EXERCISE AIM: Where does the word "video" appear in the entries below? Copy each line that holds it.

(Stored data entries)
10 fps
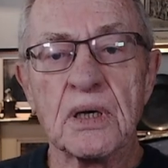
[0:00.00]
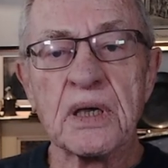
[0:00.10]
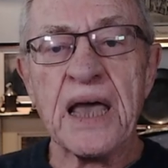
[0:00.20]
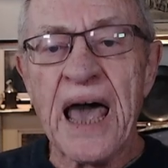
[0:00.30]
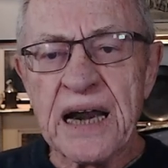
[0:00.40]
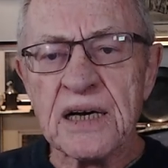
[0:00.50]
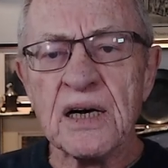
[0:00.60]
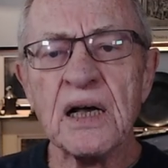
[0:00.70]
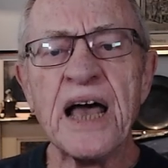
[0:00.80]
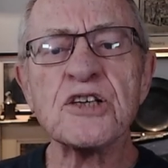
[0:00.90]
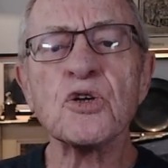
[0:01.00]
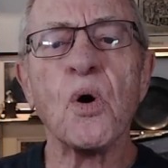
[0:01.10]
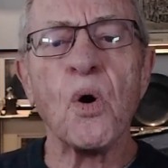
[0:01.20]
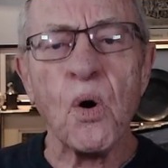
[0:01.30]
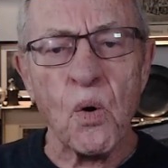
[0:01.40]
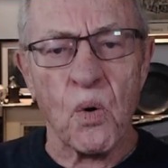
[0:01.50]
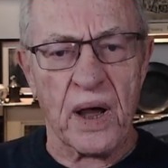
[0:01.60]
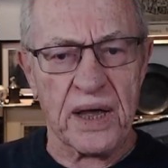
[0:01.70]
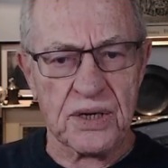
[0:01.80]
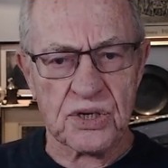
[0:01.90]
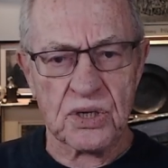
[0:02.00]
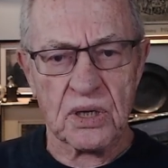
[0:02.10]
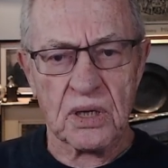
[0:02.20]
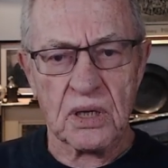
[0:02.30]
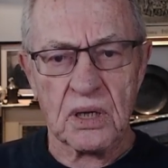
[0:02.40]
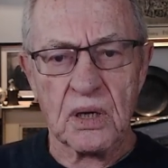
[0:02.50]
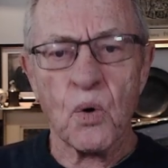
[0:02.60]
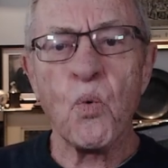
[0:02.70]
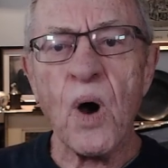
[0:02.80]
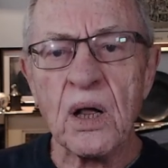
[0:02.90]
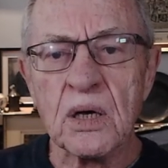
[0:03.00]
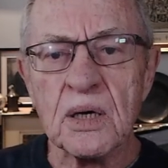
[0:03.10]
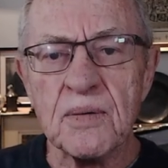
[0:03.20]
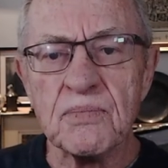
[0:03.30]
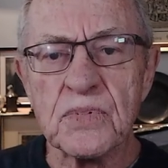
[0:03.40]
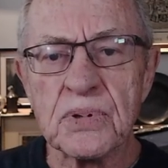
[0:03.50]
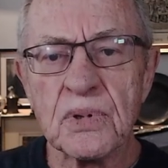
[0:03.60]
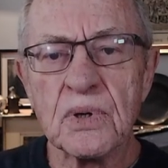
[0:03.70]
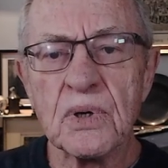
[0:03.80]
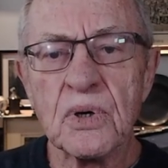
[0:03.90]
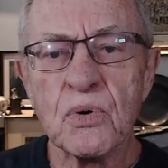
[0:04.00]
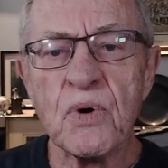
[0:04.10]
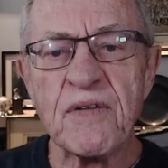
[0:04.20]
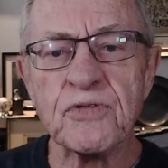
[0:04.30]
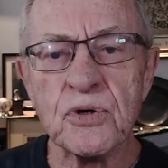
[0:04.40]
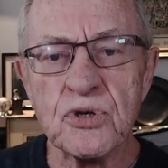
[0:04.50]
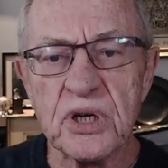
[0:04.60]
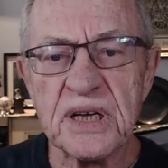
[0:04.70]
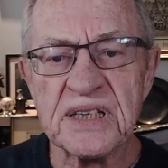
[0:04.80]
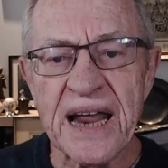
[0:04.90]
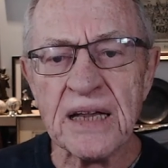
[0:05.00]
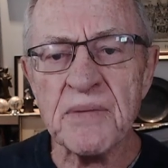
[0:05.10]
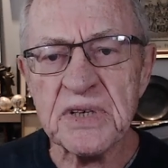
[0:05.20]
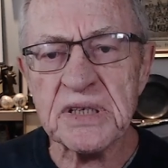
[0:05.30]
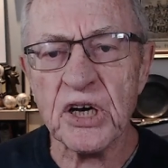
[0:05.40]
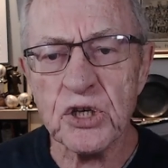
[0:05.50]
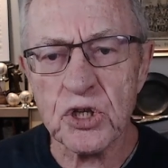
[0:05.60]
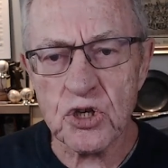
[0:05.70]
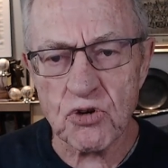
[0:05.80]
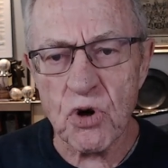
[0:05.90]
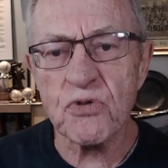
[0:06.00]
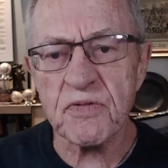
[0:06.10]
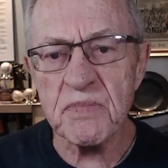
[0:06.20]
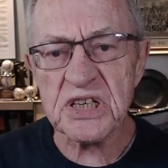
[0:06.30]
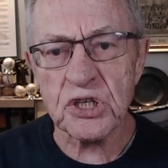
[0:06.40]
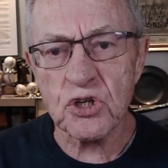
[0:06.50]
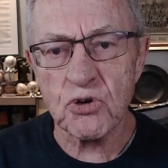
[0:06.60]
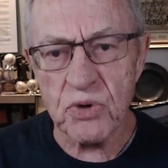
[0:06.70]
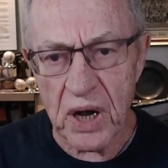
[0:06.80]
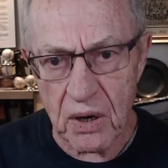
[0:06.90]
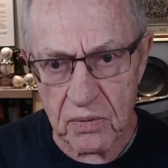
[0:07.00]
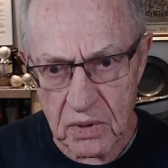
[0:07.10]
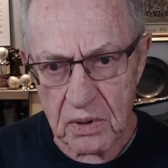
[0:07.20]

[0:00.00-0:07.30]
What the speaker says: Canada has always welcomed refugees. Now let me tell you the truth, Mr. Trudeau.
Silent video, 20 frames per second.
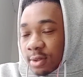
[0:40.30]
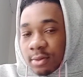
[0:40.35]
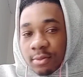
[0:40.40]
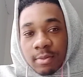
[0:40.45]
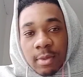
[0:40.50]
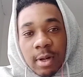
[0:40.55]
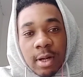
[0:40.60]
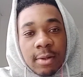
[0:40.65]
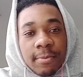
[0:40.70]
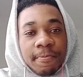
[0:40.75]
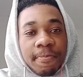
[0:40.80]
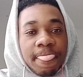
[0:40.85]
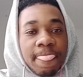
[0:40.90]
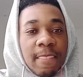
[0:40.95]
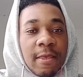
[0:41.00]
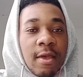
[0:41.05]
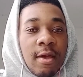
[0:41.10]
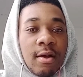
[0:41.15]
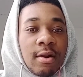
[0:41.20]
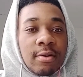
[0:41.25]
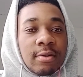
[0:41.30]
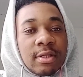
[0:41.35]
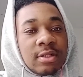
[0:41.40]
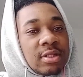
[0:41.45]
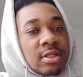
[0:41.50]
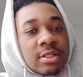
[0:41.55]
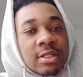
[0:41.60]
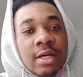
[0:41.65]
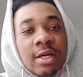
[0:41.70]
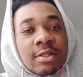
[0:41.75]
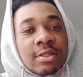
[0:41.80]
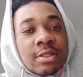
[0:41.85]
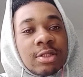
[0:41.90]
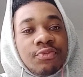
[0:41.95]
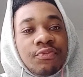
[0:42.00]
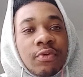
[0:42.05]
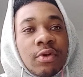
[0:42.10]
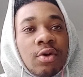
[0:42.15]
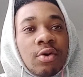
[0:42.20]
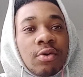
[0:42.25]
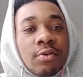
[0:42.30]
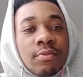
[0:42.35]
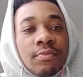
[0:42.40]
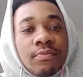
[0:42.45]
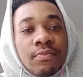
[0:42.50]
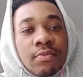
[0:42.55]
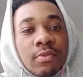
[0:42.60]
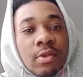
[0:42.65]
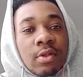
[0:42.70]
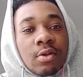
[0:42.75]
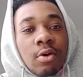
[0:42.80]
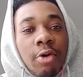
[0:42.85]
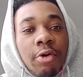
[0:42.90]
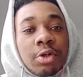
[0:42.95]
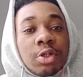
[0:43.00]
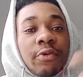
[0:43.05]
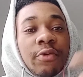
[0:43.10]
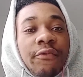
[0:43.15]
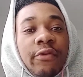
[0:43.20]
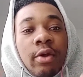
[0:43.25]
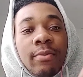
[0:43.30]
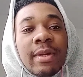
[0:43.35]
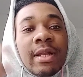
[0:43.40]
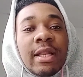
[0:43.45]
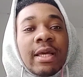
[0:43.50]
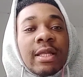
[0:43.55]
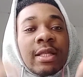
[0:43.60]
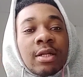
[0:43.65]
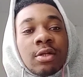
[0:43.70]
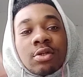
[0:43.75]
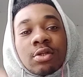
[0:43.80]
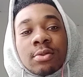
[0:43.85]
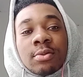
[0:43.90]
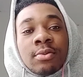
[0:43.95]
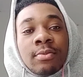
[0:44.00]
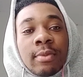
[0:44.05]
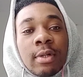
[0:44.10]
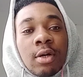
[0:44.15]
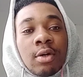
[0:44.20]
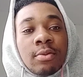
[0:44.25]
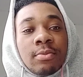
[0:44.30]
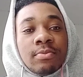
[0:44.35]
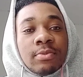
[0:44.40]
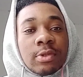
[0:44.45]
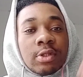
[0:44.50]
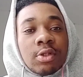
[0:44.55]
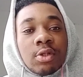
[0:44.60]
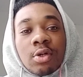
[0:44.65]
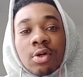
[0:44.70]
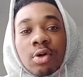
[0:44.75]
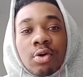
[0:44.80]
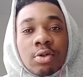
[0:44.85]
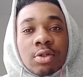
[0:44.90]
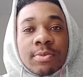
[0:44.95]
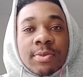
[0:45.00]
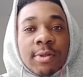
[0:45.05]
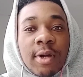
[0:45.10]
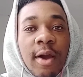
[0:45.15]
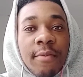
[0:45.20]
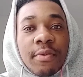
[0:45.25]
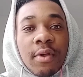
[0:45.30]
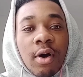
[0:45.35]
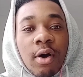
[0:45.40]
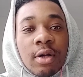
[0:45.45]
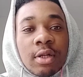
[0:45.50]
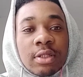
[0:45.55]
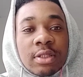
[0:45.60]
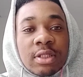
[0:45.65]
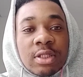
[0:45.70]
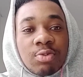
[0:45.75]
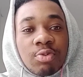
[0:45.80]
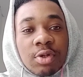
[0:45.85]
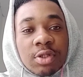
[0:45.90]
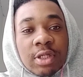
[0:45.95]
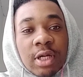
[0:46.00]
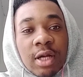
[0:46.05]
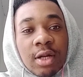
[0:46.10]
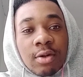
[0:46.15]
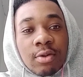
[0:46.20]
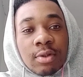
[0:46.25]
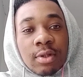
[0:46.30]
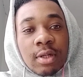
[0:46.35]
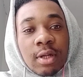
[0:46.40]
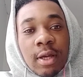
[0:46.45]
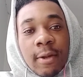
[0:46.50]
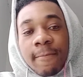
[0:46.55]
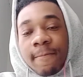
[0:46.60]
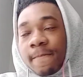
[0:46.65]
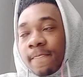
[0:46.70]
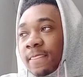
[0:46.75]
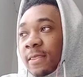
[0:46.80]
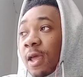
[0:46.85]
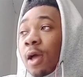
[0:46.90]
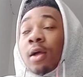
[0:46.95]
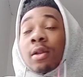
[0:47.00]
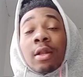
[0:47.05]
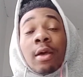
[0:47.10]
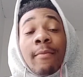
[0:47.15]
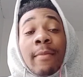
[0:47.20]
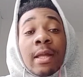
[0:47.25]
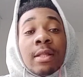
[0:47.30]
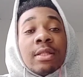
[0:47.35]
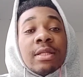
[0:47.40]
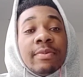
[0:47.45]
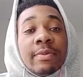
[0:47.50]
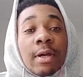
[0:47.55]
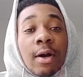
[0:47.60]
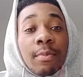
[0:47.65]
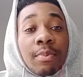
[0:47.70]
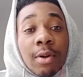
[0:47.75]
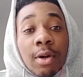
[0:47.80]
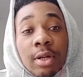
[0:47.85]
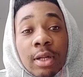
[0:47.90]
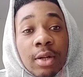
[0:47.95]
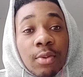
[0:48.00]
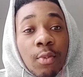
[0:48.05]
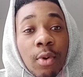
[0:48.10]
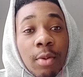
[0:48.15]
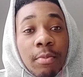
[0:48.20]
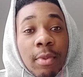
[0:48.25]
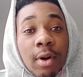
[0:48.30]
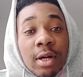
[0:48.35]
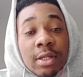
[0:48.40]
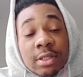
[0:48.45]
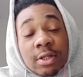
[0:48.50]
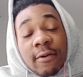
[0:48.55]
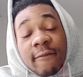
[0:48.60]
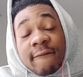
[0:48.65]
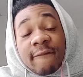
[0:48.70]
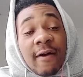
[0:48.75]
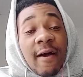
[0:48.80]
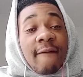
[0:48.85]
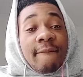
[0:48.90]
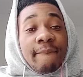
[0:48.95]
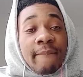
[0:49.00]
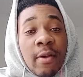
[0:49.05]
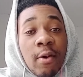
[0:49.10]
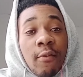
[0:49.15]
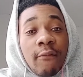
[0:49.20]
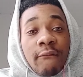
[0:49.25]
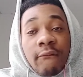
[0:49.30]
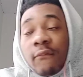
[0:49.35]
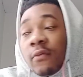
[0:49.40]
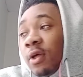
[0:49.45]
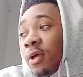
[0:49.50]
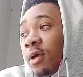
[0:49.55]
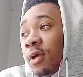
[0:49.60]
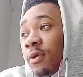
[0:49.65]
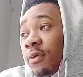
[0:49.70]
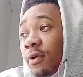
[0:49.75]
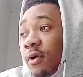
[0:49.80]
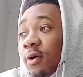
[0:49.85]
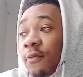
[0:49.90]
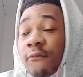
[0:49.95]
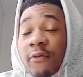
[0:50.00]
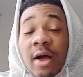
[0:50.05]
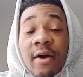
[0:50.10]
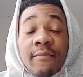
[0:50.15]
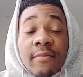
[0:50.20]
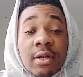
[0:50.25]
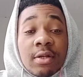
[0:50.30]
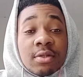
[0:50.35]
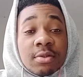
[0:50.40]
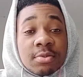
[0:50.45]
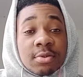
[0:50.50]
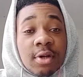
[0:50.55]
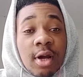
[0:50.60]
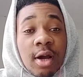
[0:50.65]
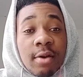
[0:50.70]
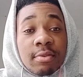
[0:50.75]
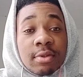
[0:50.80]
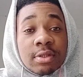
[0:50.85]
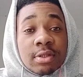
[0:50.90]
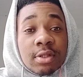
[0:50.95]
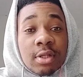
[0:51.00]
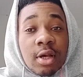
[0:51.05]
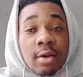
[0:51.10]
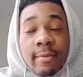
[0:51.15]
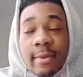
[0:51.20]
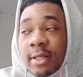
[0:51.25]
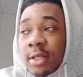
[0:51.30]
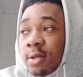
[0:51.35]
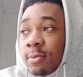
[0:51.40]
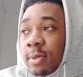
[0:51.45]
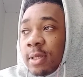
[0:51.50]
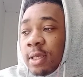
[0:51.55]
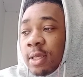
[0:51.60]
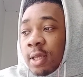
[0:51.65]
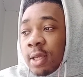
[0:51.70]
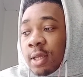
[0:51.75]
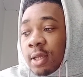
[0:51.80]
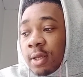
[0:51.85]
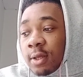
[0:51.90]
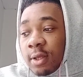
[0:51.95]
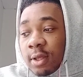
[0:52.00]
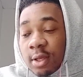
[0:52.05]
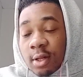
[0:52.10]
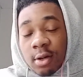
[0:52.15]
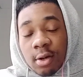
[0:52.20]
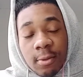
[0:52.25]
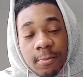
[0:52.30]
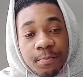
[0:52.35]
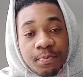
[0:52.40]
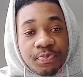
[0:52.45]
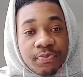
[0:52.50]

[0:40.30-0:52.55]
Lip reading: But yeah, let's get into this video. The original video will be linked in the description below. Go subscribe to RDCworld channel, and they're meant to be uploading one because they got 5 million subscribers, so they're meant to be, you know,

EXERCISE OUTPUT:
Silent video, 20 frames per second.
Lip reading: But yeah, let's get into this video. The original video will be linked in the description below. Go subscribe to RDCworld channel, and they're meant to be uploading one because they got 5 million subscribers, so they're meant to be, you know,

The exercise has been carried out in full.